Or Don't let a knife get submerged in blood:

When I was young, I was excited while gutting my 8 point Buck. I couldn't find my knife. I looked all over---No knife. I decided to pull out as much fat as I could, and find the knife later. I pulled on a big piece of fat from near the rib cage, and it snapped, causing my hand to jerk down into a big pool of blood in the stomach cavity!!  Hey---I found my knife---Sticking in my bloody hand!!!

Bear


----------



## jmiller83

I went with the Avantco SL512 12 inch blade 1/2 horse power. It's insane. Frozen, raw it doesn't matter. Took my jerky skills to the next level. So worth the money. I'd recommend it to anyone.


----------



## oregon smoker

you might check with a used restaurant supply company. restaurants are always upgrading or like in my case I finally talked one of my butcher buddies out of one of his back up Hobart's. now in perspective it is 12" and slices anything thick or read paper thru it thin. the down size is it is old school (did I say heavy?) about 80+lbs. so it lives covered on a shelf until I need it. (by no means a counter top unit)

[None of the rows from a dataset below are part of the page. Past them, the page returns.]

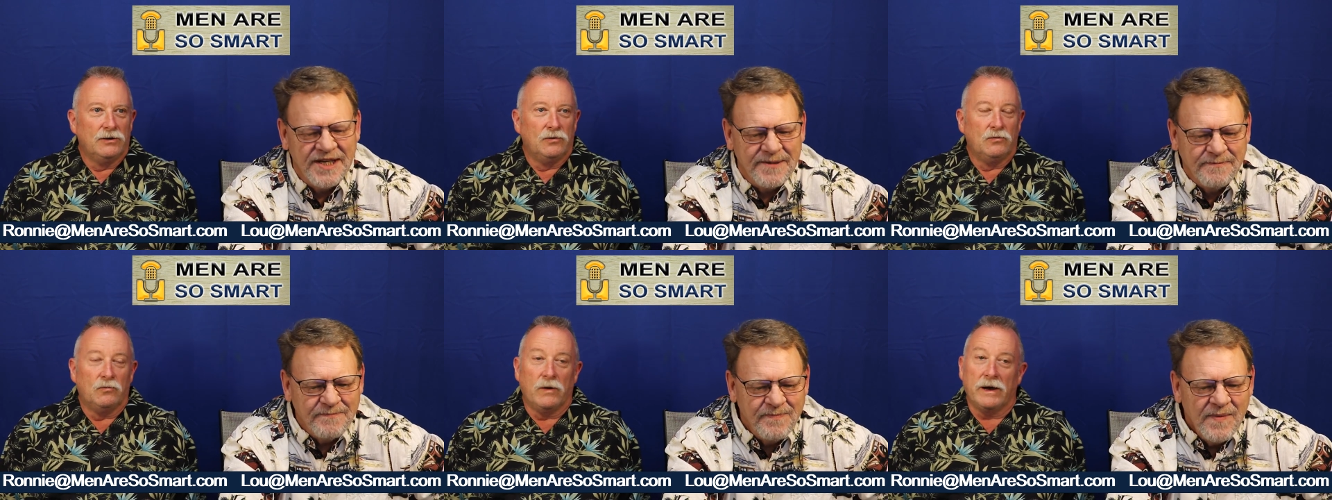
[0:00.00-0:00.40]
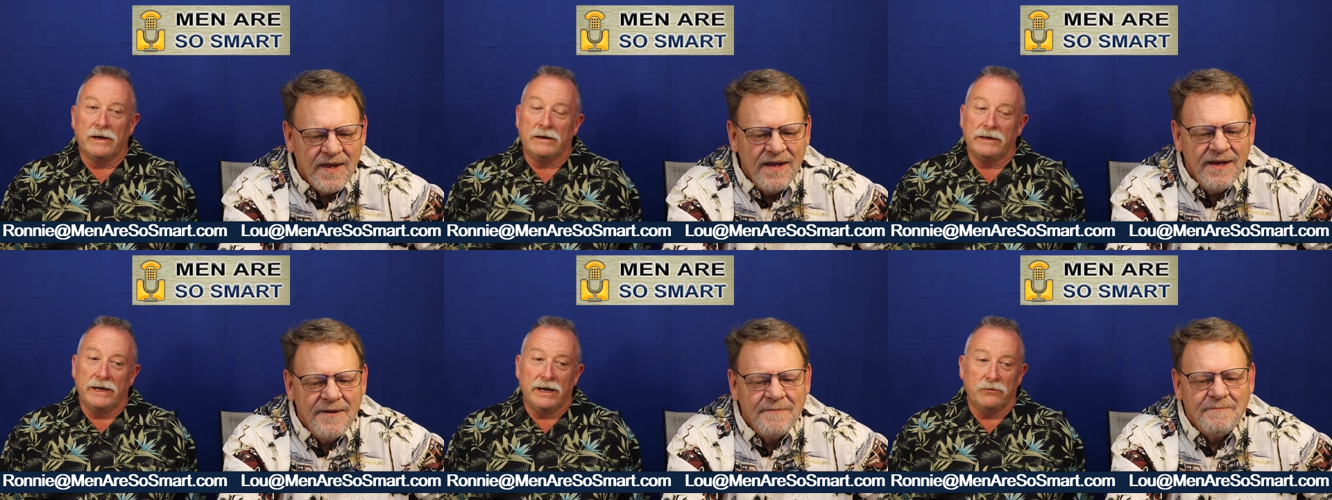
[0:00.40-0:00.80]
Speaker 1: it.
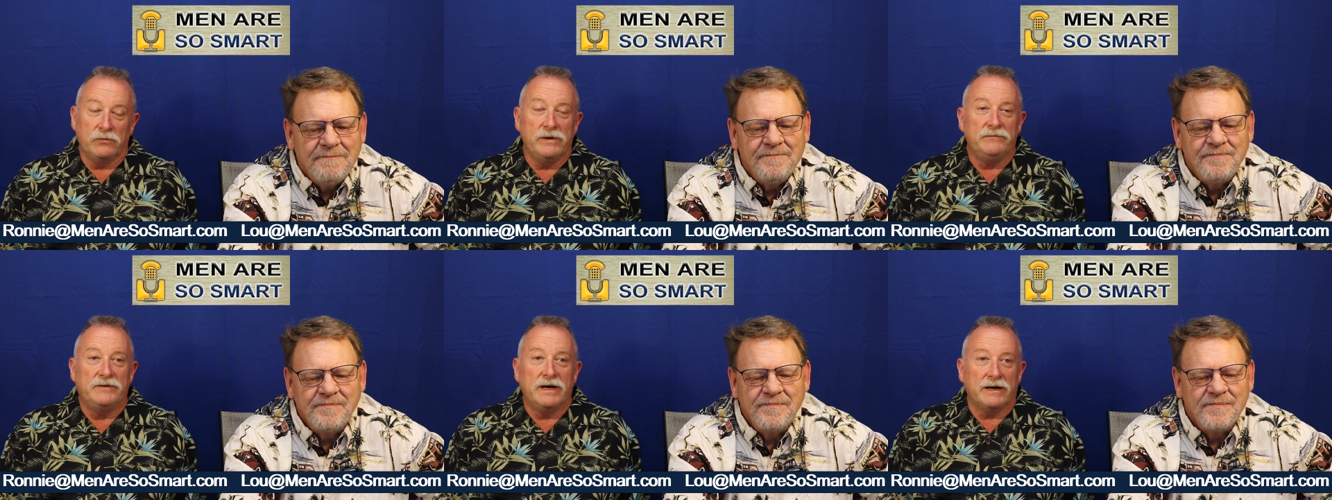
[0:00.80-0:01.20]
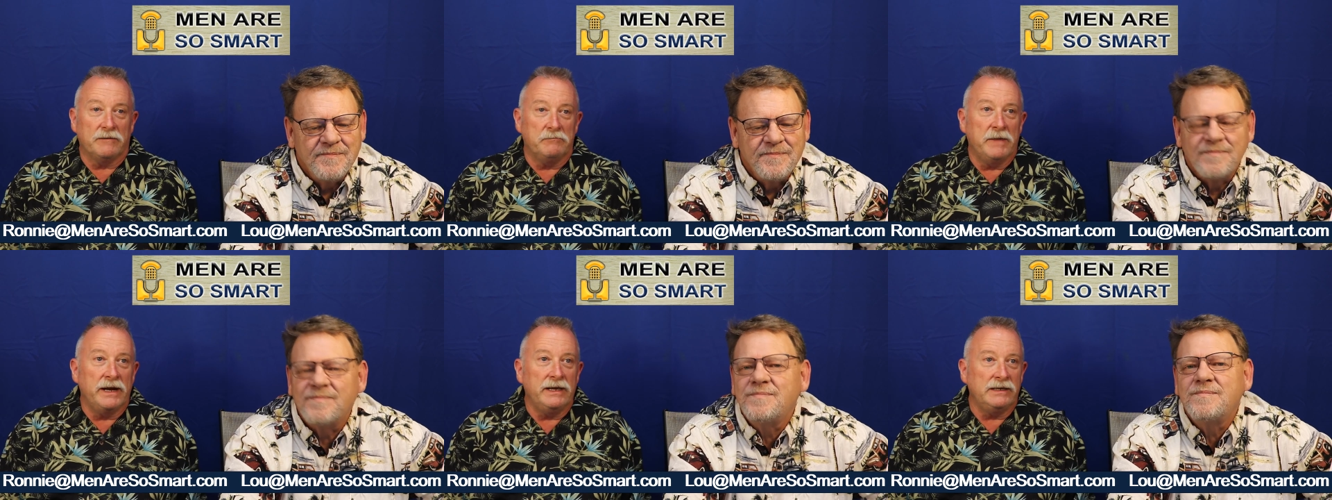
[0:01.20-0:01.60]
Well, and we've done
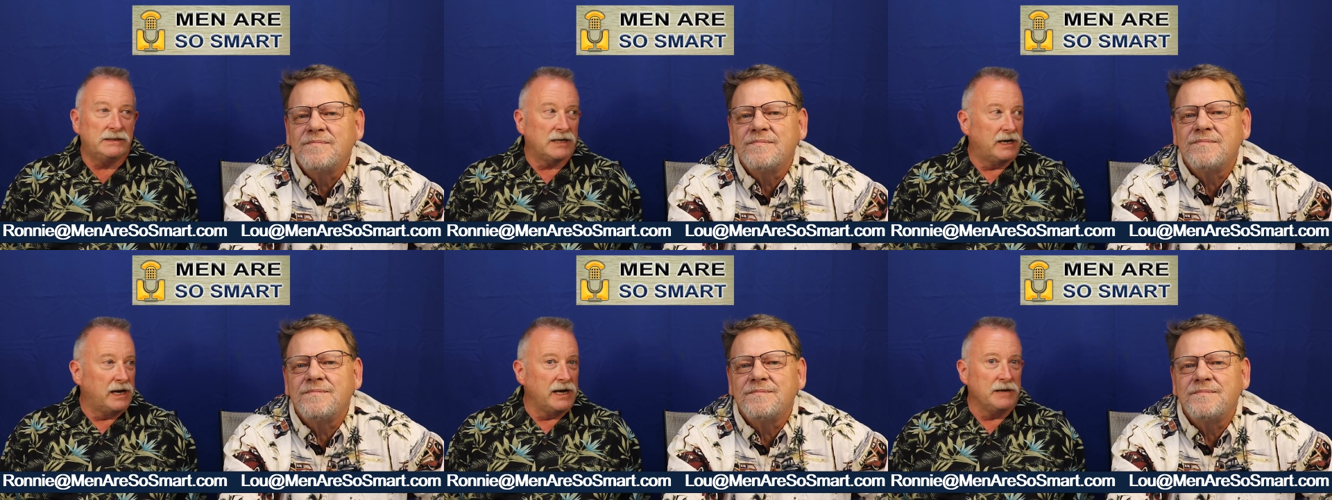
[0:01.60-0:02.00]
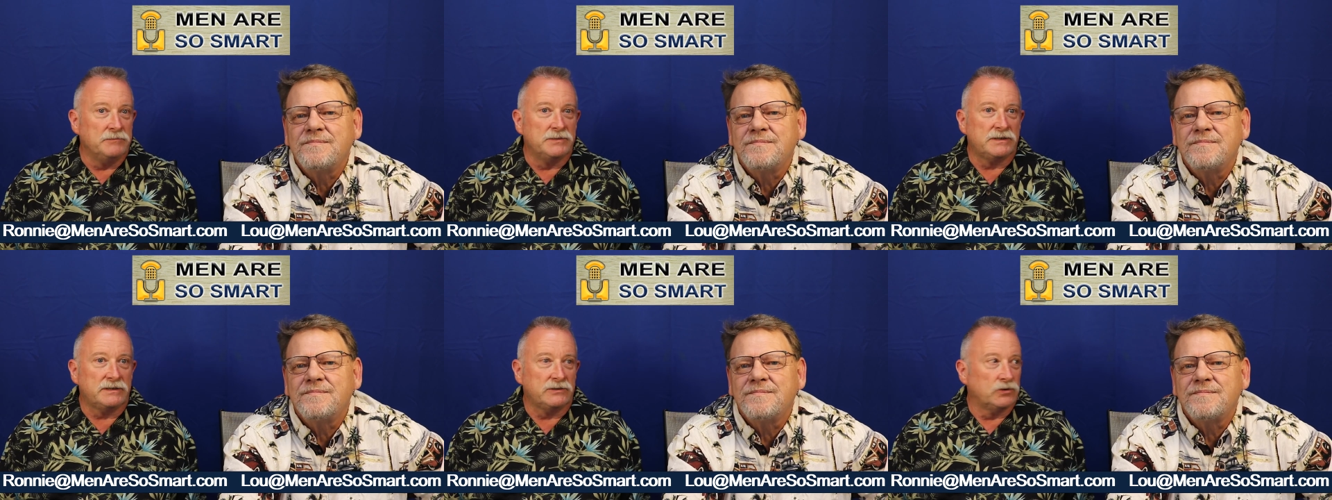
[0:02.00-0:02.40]
it many
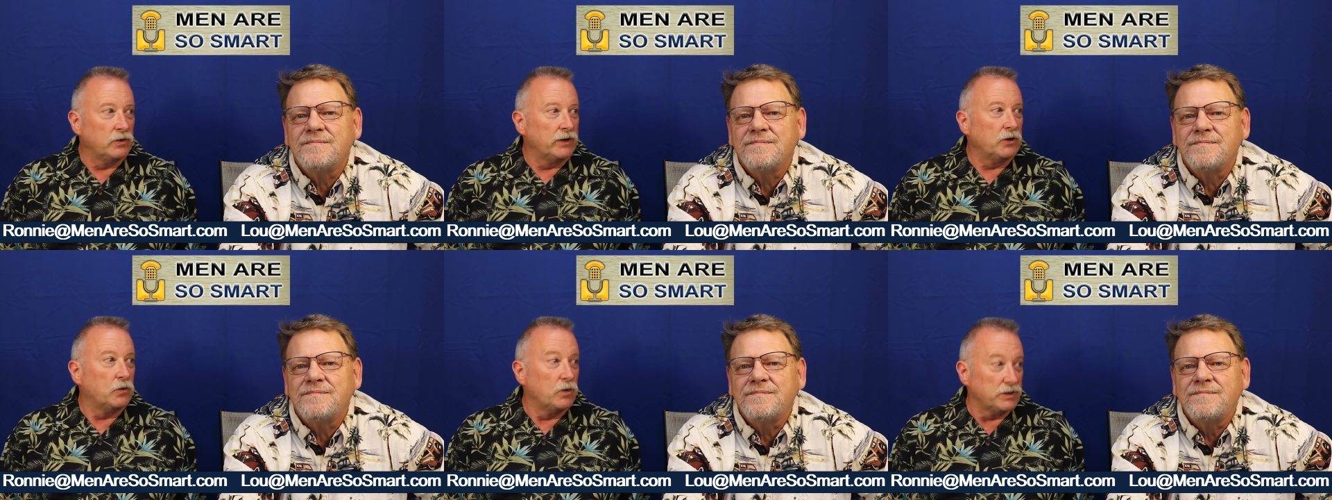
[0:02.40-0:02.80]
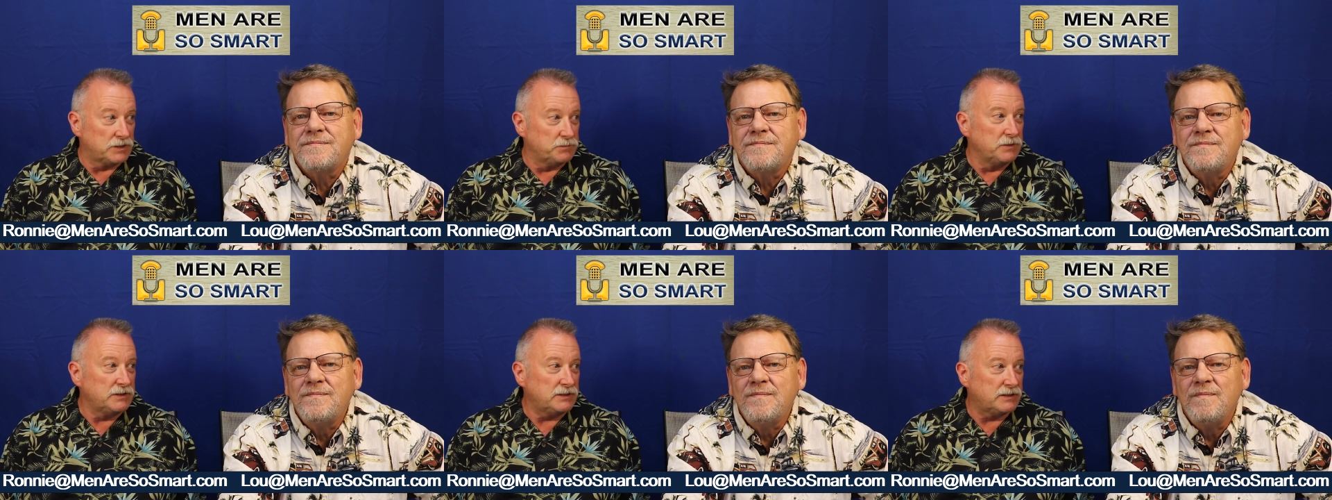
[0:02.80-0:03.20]
times during
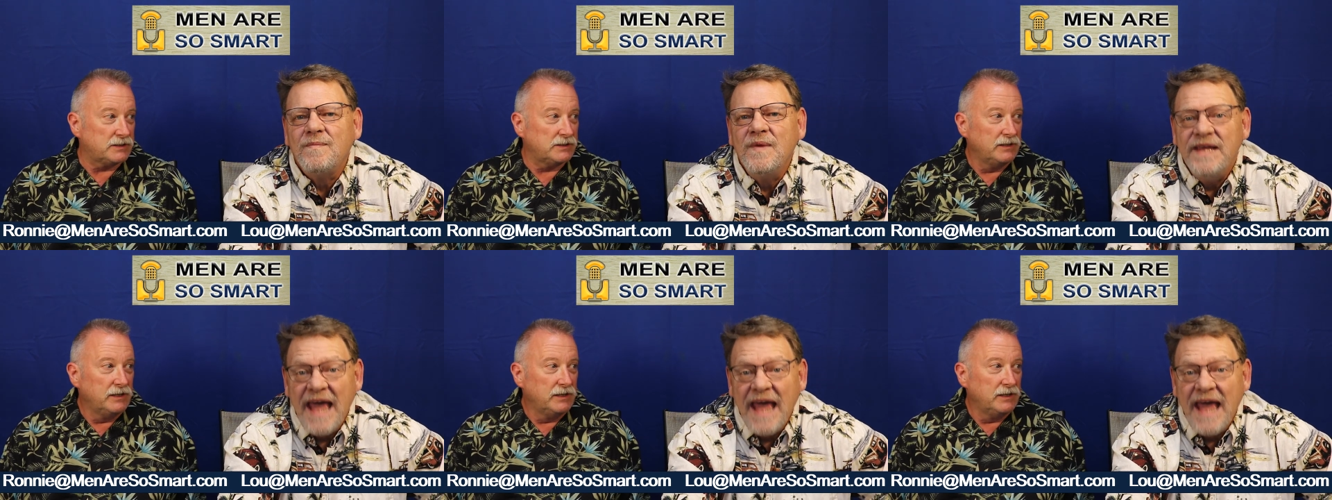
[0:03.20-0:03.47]
Christmas.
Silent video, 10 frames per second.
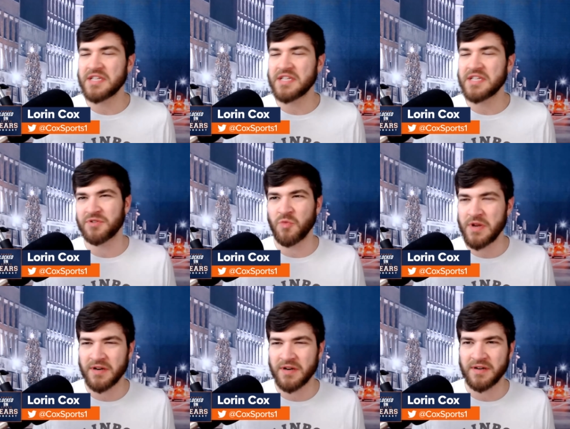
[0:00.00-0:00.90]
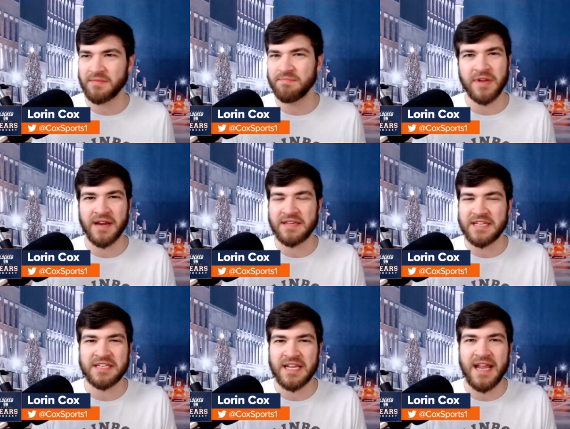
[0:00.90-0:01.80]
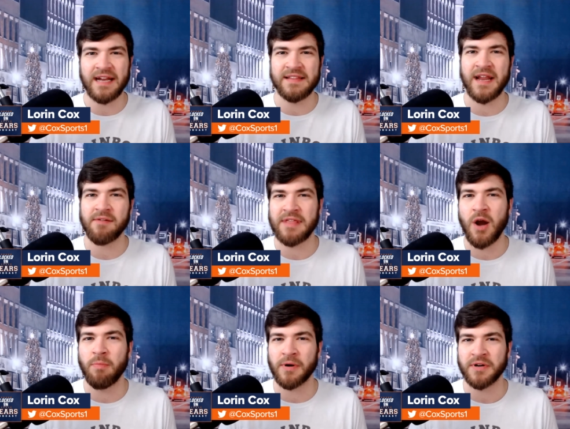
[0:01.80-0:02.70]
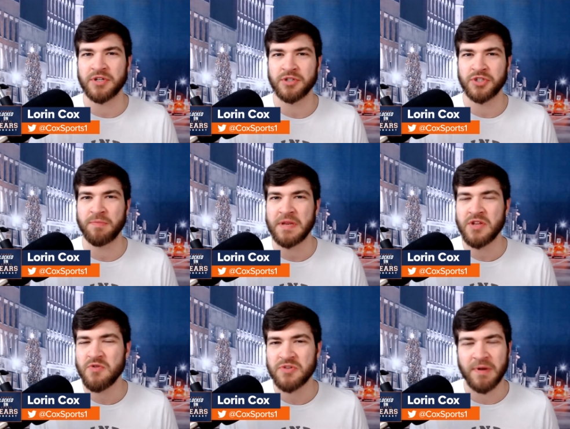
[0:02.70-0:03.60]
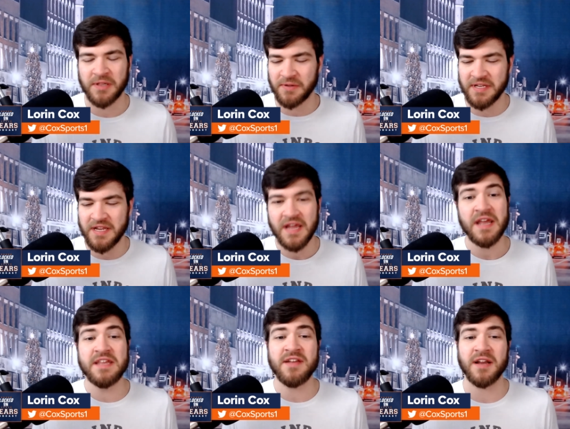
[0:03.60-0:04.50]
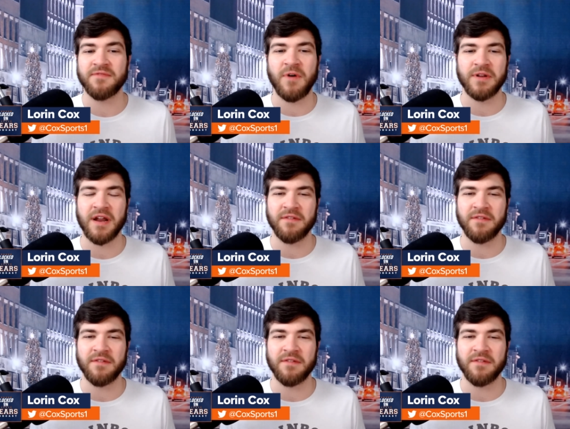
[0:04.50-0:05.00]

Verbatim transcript: And if there was a weird kind of disconnect there with how Burton should be used, but clearly he's kind of fallen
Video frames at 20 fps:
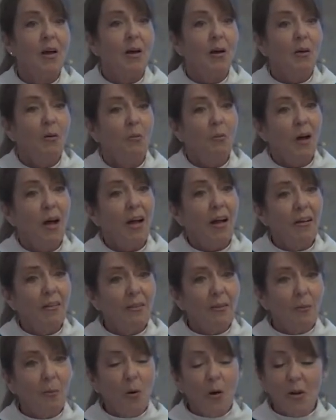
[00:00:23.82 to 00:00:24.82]
Well,
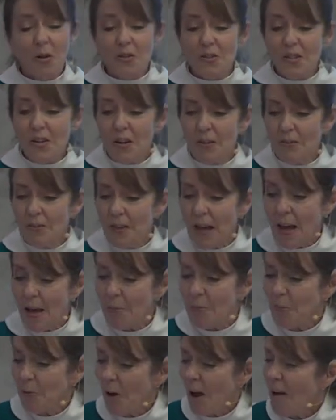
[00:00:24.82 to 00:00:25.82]
the words of
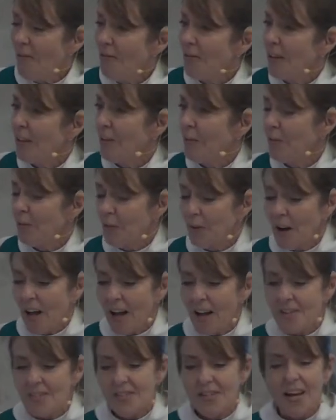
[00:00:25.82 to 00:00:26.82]
that prophet, 3rd
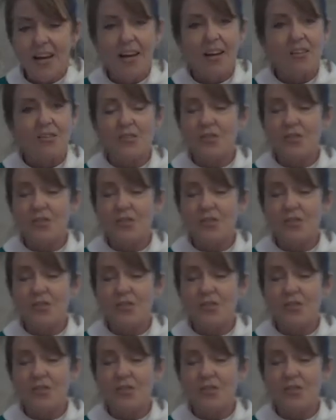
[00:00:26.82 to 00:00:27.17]
Isaiah,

I just thought I would mention those two possible resources.

Tom


----------



## torp3t3d0

believe the bear...had the same problem...froze for 4 hours and here are the slices I go....first time (I also changed blades on the Chief Choice 165 to the smooth blade)













my bacon finally.JPG



__ torp3t3d0
__ Feb 26, 2015


----------



## cman55

Slices look great Torp. Ready for the pan!!


----------



## gary s

I froze mine for 3.5 hours (just couldn't wait any longer sliced fine  But you do need to freeze it. Instructions that come with the slicer say to freeze.

Gary


----------



## chewmeister

gary s said:


> I froze mine for 3.5 hours (just couldn't wait any longer sliced fine  But you do need to freeze it. Instructions that come with the slicer say to freeze.
> 
> Gary


Which slicer do you have Gary?


----------



## txspazz

Oregon Smoker said:


> you might check with a used restaurant supply company. restaurants are always upgrading or like in my case I finally talked one of my butcher buddies out of one of his back up Hobart's. now in perspective it is 12" and slices anything thick or read paper thru it thin. the down size is it is old school (did I say heavy?) about 80+lbs. so it lives covered on a shelf until I need it. (by no means a counter top unit)
> 
> I just thought I would mention those two possible resources.
> 
> Tom


Even better than a used restaurant supply company is a used restaurant supply auction.  I often see full size automatic Hobarts for less than ya'll are paying for small manual ones.  If you don't have the space for a full size you can get smaller ones too.  Just be careful that you don't find a bunch of other overbuilt kitchen equipment you "need" at a price you can't pass up.


----------



## foamheart

TXSpazz said:


> Even better than a used restaurant supply company is a used restaurant supply auction.  I often see full size automatic Hobarts for less than ya'll are paying for small manual ones.  If you don't have the space for a full size you can get smaller ones too.  Just be careful that you don't find a bunch of other overbuilt kitchen equipment you "need" at a price you can't pass up.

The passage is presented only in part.